DATA EXCERPTS.
■ ■ ■ ■

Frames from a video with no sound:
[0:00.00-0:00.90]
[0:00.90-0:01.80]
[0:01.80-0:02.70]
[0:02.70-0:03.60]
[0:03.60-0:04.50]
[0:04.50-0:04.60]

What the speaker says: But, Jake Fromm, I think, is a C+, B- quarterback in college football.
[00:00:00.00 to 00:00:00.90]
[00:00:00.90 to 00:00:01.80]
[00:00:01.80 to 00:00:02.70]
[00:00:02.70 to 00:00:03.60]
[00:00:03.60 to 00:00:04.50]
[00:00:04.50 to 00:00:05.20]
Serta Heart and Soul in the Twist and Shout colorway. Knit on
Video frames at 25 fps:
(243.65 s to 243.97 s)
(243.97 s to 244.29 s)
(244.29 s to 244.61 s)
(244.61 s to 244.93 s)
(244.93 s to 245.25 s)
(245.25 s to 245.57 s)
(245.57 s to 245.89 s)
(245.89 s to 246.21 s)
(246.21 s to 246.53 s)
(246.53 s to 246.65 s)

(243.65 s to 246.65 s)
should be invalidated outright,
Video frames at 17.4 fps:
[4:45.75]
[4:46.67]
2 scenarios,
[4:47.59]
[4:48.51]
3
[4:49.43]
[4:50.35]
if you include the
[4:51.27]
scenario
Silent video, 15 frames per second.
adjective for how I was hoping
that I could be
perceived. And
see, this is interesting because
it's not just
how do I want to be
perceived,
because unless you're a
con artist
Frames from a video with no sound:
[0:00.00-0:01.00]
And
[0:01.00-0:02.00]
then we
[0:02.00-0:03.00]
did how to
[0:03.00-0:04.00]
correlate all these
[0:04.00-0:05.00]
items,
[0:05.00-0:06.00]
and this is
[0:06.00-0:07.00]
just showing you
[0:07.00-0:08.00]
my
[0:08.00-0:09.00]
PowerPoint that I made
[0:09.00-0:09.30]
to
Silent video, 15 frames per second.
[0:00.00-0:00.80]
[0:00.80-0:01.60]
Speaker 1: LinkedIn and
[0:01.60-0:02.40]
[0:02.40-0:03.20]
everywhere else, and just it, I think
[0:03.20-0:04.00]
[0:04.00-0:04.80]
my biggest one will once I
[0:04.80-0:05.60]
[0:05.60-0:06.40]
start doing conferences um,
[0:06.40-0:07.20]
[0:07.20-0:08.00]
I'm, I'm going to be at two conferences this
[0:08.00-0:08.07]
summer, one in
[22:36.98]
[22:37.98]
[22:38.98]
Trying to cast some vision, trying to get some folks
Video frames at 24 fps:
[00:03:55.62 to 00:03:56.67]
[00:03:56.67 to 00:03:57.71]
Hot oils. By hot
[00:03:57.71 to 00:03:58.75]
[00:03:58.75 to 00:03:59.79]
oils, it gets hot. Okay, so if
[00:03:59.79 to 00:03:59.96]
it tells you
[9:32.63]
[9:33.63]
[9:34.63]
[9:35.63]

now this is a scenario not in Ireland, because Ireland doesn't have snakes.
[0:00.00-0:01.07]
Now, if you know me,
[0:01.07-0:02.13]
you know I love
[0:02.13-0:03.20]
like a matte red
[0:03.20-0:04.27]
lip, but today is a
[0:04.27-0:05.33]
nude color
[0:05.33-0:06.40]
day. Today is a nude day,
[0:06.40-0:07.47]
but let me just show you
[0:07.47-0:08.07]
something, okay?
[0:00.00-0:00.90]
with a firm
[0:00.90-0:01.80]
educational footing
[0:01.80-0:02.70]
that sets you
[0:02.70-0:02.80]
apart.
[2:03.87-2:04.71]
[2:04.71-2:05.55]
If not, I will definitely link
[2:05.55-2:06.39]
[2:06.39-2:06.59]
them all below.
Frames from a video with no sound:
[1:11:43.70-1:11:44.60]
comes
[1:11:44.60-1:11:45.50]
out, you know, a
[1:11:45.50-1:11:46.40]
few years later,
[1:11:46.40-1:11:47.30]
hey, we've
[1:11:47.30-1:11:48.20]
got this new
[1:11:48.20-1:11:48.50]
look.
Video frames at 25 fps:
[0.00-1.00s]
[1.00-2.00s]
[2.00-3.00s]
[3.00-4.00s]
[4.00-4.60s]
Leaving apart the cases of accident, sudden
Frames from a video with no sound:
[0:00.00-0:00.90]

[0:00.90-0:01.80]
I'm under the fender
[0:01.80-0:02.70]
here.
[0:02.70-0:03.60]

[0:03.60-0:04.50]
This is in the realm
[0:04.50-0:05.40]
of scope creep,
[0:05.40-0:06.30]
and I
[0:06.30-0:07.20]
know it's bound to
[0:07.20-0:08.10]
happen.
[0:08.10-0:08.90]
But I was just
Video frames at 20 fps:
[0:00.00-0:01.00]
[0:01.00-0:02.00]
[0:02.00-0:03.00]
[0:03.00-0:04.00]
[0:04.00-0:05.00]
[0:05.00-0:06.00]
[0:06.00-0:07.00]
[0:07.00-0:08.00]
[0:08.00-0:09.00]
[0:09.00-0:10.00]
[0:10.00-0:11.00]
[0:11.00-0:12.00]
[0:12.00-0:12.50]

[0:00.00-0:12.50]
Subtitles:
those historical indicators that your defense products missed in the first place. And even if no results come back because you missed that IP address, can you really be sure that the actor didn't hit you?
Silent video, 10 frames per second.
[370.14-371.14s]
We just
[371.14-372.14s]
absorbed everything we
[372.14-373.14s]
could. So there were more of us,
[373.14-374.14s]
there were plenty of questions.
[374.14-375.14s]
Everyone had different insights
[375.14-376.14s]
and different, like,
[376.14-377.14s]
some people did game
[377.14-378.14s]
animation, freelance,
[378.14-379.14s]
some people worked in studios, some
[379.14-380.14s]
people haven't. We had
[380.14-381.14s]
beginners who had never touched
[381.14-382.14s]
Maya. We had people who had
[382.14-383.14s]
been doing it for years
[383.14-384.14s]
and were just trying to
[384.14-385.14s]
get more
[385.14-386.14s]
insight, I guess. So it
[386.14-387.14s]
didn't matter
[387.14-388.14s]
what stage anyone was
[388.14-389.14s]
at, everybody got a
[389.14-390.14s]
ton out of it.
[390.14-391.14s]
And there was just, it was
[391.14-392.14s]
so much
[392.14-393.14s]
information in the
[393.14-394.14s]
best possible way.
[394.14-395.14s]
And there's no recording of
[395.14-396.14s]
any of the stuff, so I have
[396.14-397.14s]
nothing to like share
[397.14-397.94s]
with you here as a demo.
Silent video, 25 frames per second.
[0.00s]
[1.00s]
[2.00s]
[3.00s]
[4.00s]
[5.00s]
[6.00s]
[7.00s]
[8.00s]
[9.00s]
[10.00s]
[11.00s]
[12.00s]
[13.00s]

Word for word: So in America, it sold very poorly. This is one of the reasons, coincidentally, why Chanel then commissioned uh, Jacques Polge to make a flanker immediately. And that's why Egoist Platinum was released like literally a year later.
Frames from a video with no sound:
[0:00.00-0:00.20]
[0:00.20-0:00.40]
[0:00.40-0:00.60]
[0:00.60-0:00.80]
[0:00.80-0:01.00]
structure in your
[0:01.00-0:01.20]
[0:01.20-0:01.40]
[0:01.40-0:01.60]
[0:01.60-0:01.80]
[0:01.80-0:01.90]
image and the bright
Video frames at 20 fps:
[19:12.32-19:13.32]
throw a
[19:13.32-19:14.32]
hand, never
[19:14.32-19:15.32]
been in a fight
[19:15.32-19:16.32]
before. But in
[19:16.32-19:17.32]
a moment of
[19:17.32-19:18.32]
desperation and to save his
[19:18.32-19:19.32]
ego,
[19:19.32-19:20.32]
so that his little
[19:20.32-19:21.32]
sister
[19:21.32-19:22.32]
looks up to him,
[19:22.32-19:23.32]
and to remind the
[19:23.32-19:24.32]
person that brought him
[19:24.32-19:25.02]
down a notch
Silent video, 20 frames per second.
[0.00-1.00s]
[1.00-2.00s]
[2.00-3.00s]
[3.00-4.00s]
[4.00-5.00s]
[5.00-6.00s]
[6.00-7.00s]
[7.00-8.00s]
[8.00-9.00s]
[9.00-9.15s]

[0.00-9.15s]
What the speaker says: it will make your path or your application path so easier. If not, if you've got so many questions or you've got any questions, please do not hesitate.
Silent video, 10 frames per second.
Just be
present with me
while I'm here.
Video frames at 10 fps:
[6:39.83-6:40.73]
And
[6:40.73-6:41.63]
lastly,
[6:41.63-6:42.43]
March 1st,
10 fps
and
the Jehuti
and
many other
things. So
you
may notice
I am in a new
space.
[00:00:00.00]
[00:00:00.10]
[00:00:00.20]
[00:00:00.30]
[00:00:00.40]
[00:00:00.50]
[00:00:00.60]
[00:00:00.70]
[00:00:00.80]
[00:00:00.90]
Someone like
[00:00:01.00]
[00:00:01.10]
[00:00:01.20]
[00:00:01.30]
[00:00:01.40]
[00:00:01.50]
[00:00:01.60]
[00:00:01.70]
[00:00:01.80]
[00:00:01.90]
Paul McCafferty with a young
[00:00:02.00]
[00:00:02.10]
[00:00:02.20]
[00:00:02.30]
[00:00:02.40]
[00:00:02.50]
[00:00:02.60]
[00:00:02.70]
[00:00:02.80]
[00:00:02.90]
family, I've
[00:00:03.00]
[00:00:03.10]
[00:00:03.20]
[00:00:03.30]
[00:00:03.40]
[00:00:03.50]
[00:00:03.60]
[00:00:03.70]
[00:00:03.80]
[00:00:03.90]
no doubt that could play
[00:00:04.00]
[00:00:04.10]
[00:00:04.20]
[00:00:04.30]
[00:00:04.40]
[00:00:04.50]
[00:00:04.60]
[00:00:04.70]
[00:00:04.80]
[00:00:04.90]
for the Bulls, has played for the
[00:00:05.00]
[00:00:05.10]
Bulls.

■ ■ ■ ■

PROBLEM REQUIREMENTS.
Lines from the one containing "[00:00:03.20]" through the last line of the records, restated word for word: that is the whole response.

WRITTEN SOLUTION.
[00:00:03.20]
[00:00:03.30]
[00:00:03.40]
[00:00:03.50]
[00:00:03.60]
[00:00:03.70]
[00:00:03.80]
[00:00:03.90]
no doubt that could play
[00:00:04.00]
[00:00:04.10]
[00:00:04.20]
[00:00:04.30]
[00:00:04.40]
[00:00:04.50]
[00:00:04.60]
[00:00:04.70]
[00:00:04.80]
[00:00:04.90]
for the Bulls, has played for the
[00:00:05.00]
[00:00:05.10]
Bulls.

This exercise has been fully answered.